§ DATA:
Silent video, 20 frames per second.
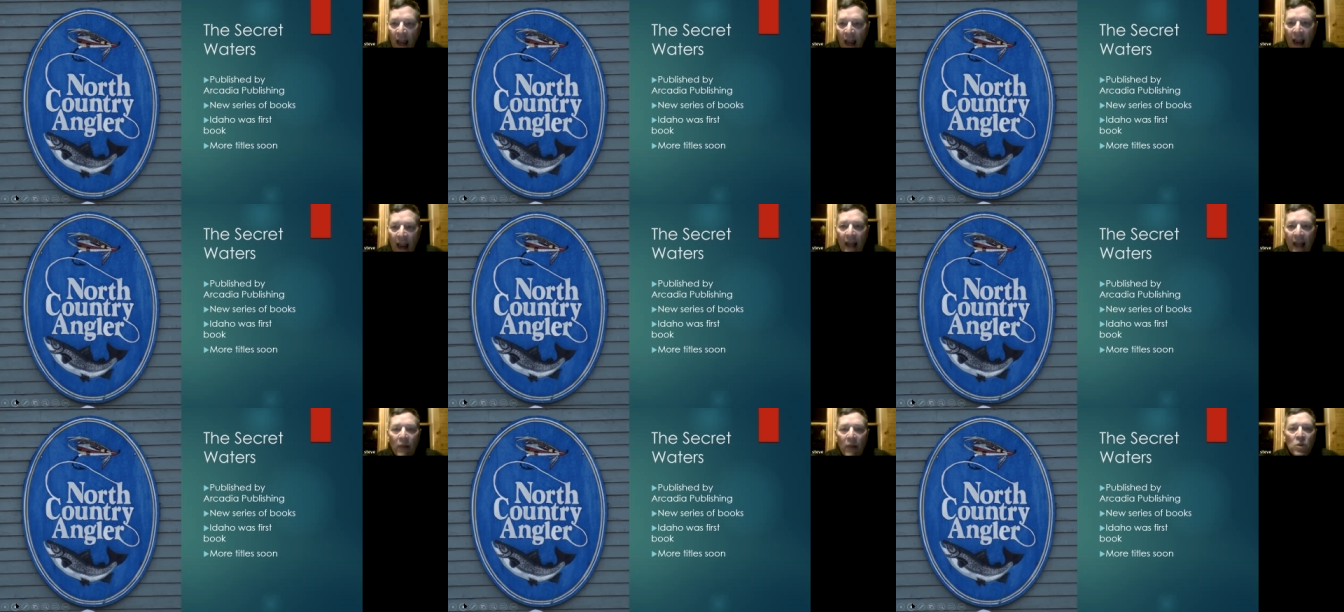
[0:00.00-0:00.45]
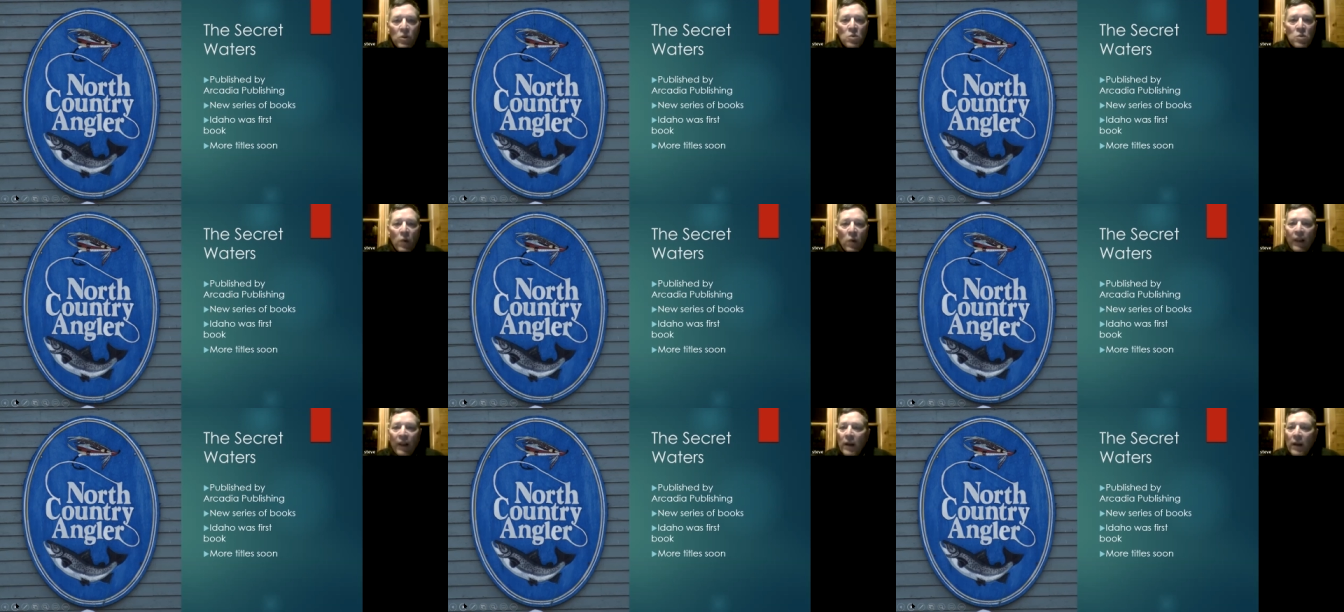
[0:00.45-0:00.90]
and it was
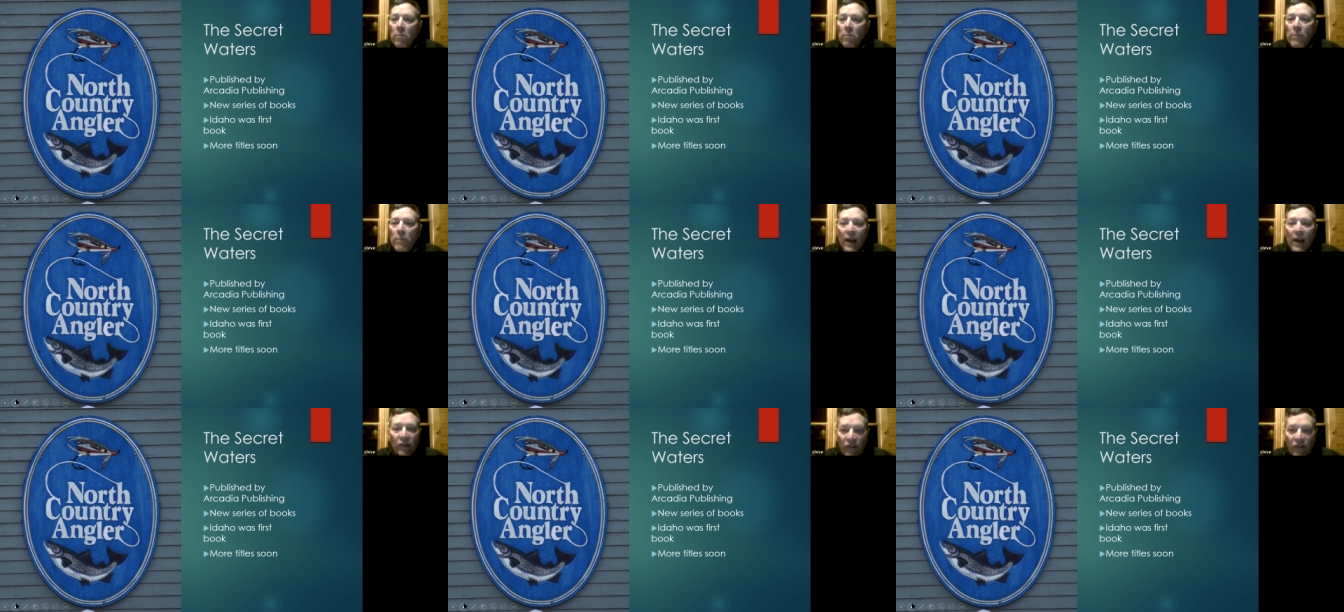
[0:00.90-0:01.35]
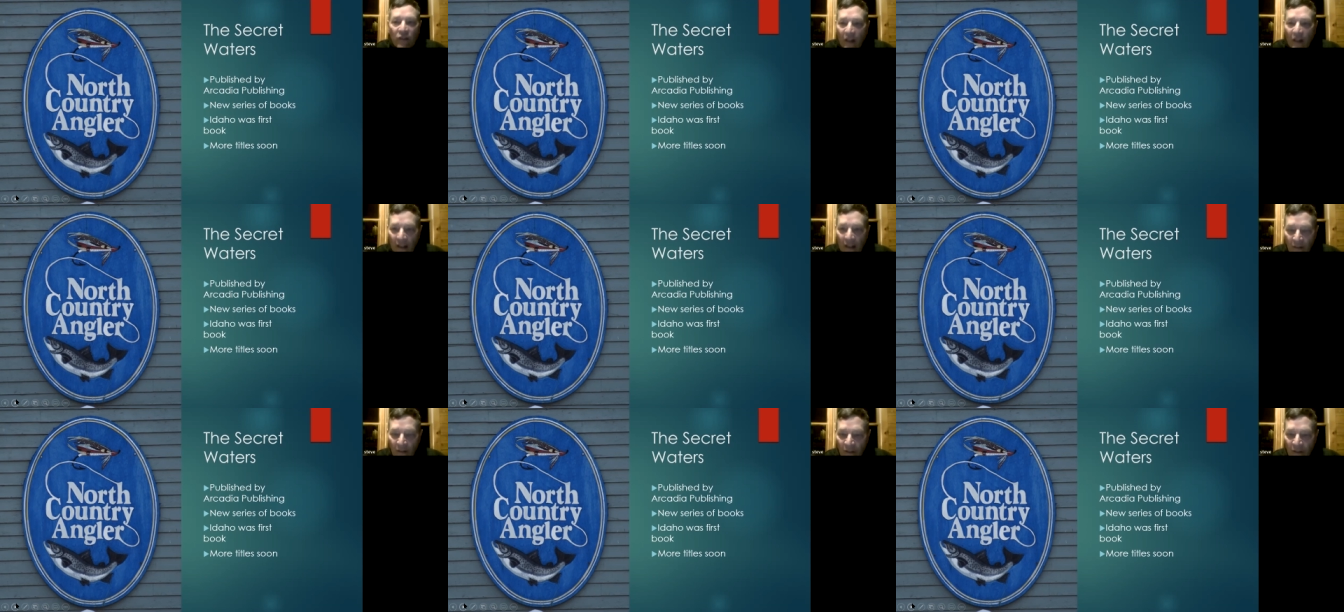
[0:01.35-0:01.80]
one of their best
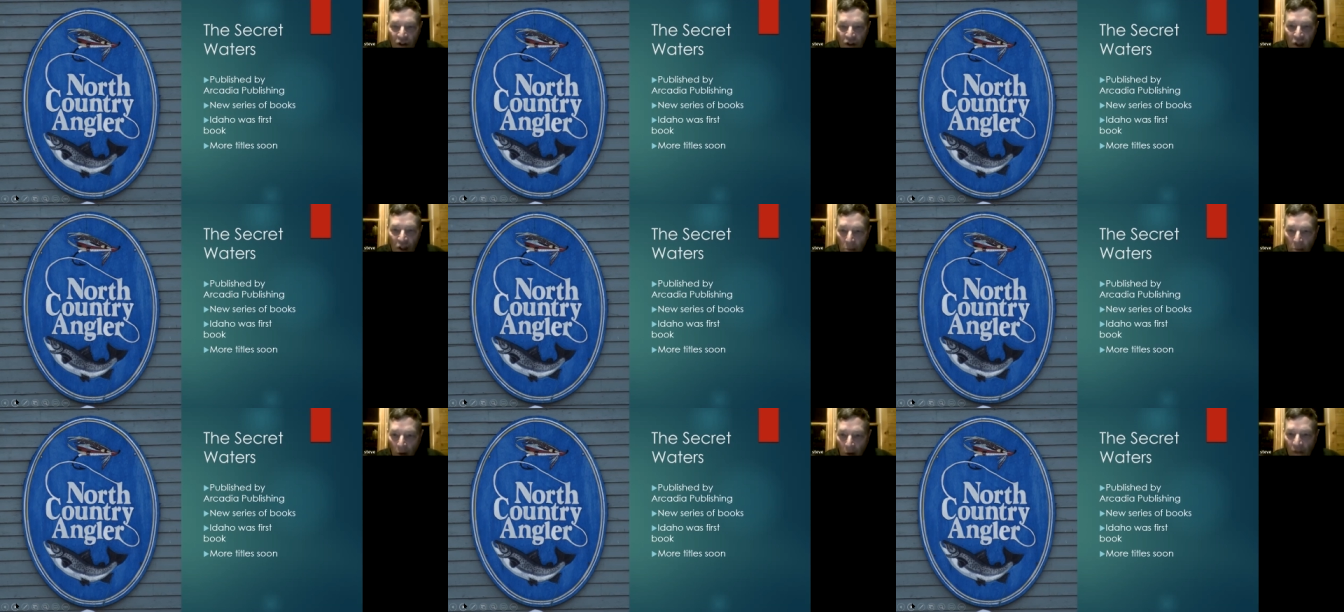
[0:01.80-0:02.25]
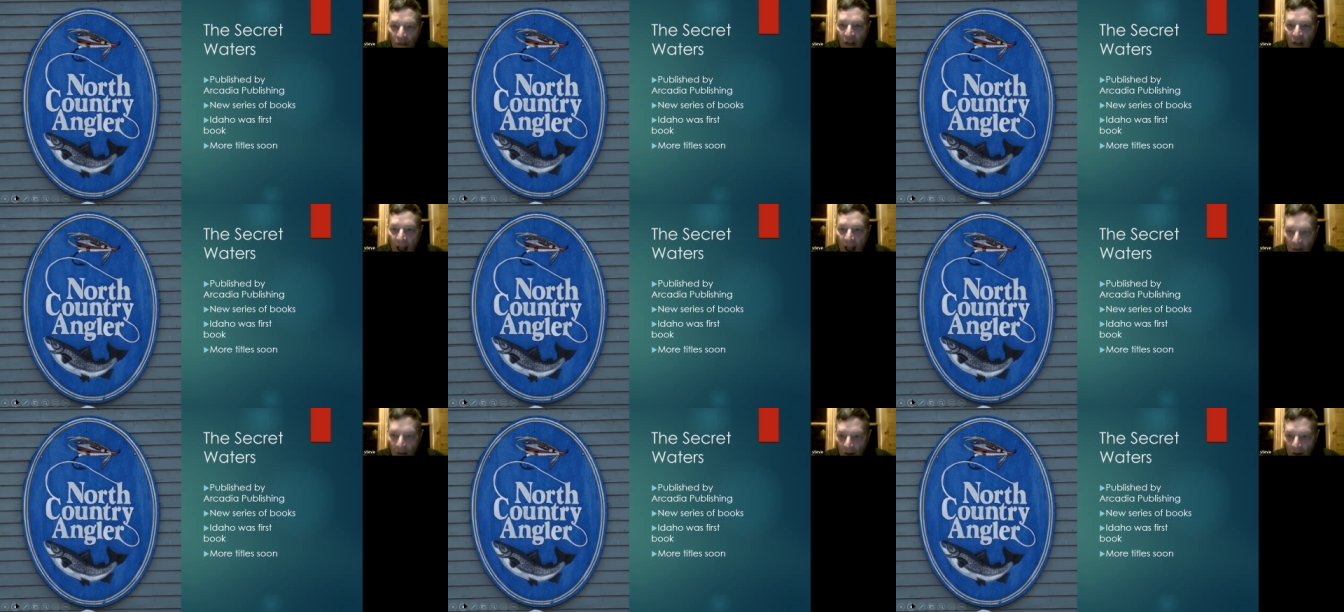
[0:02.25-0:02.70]
selling fishing books
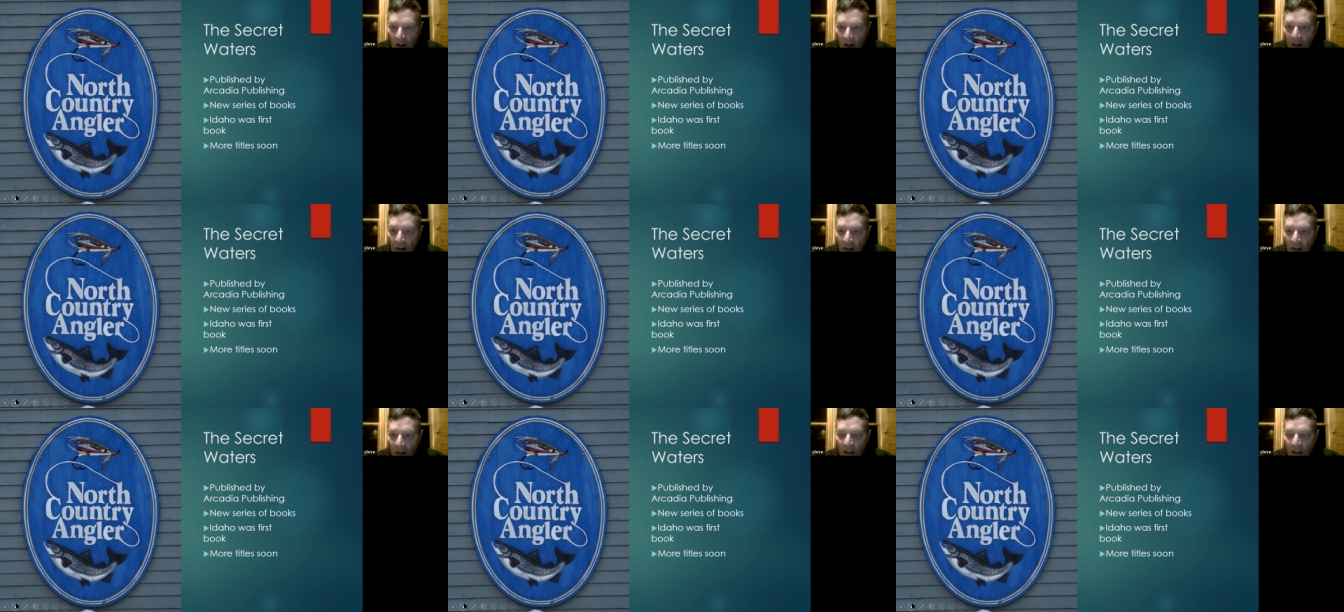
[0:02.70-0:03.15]
ever.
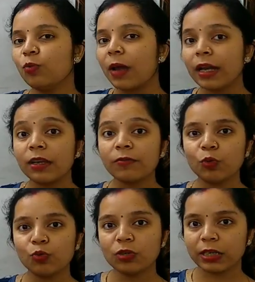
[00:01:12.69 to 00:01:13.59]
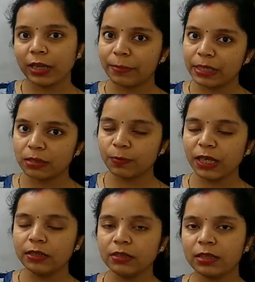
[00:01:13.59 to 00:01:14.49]
You might have used MS
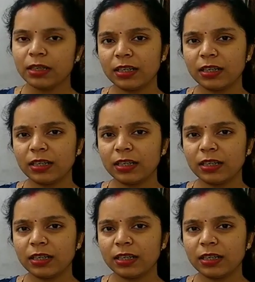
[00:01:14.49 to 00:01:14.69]
Paint.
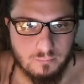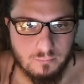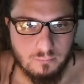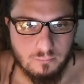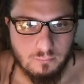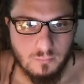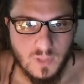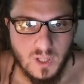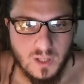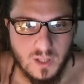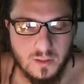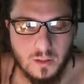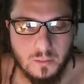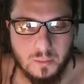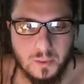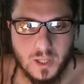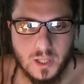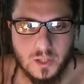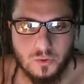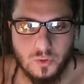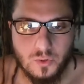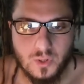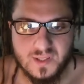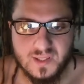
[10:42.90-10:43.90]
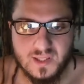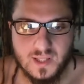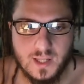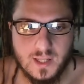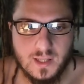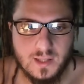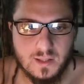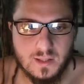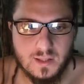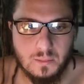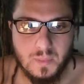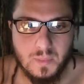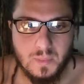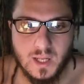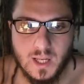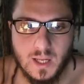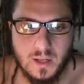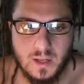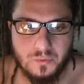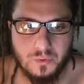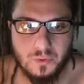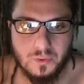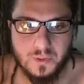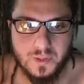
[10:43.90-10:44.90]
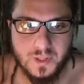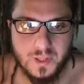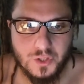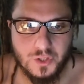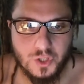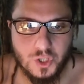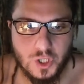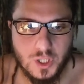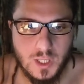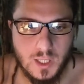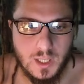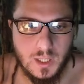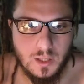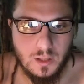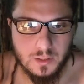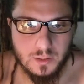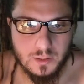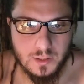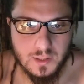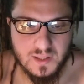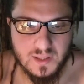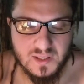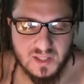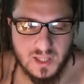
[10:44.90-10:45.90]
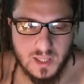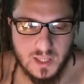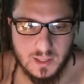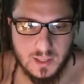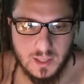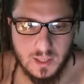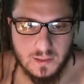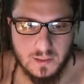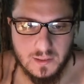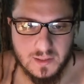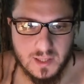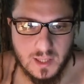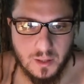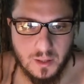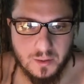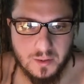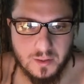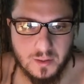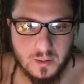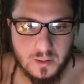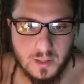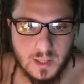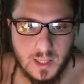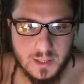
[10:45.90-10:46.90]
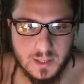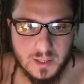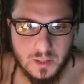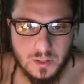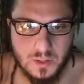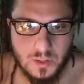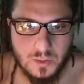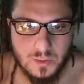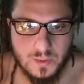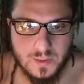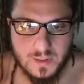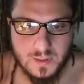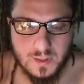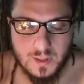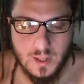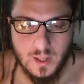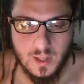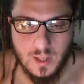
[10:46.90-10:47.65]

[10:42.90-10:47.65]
the Picatrix says, and be careful that she not descend in southern latitudes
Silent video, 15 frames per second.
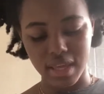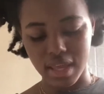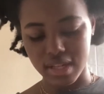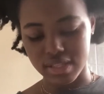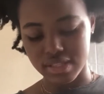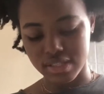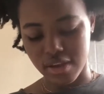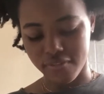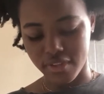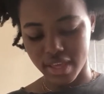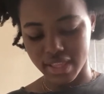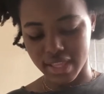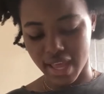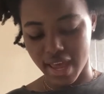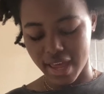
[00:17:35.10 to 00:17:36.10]
and stuff
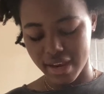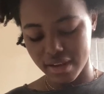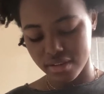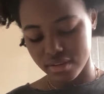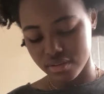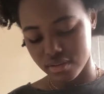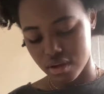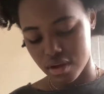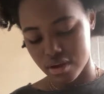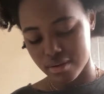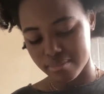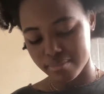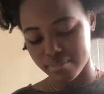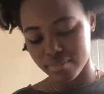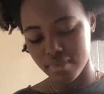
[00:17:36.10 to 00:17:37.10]
like that.
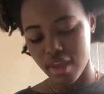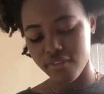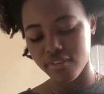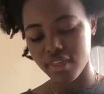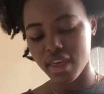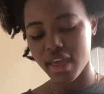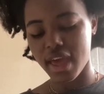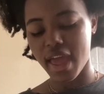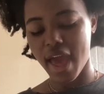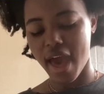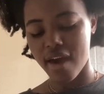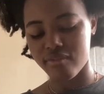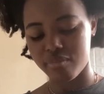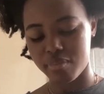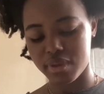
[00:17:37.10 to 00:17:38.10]
I feel like I
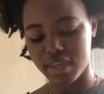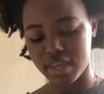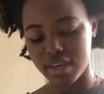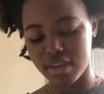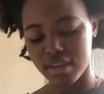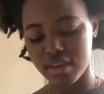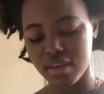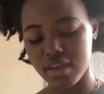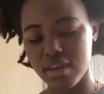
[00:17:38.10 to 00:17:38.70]
have been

§ EXERCISE DIRECTIONS:
The result should be every line of the data, reproduced exactly, with the images removed.

§ TASK RESPONSE:
Silent video, 20 frames per second.
[0:00.00-0:00.45]
[0:00.45-0:00.90]
and it was
[0:00.90-0:01.35]
[0:01.35-0:01.80]
one of their best
[0:01.80-0:02.25]
[0:02.25-0:02.70]
selling fishing books
[0:02.70-0:03.15]
ever.
[00:01:12.69 to 00:01:13.59]
[00:01:13.59 to 00:01:14.49]
You might have used MS
[00:01:14.49 to 00:01:14.69]
Paint.
[10:42.90-10:43.90]
[10:43.90-10:44.90]
[10:44.90-10:45.90]
[10:45.90-10:46.90]
[10:46.90-10:47.65]

[10:42.90-10:47.65]
the Picatrix says, and be careful that she not descend in southern latitudes
Silent video, 15 frames per second.
[00:17:35.10 to 00:17:36.10]
and stuff
[00:17:36.10 to 00:17:37.10]
like that.
[00:17:37.10 to 00:17:38.10]
I feel like I
[00:17:38.10 to 00:17:38.70]
have been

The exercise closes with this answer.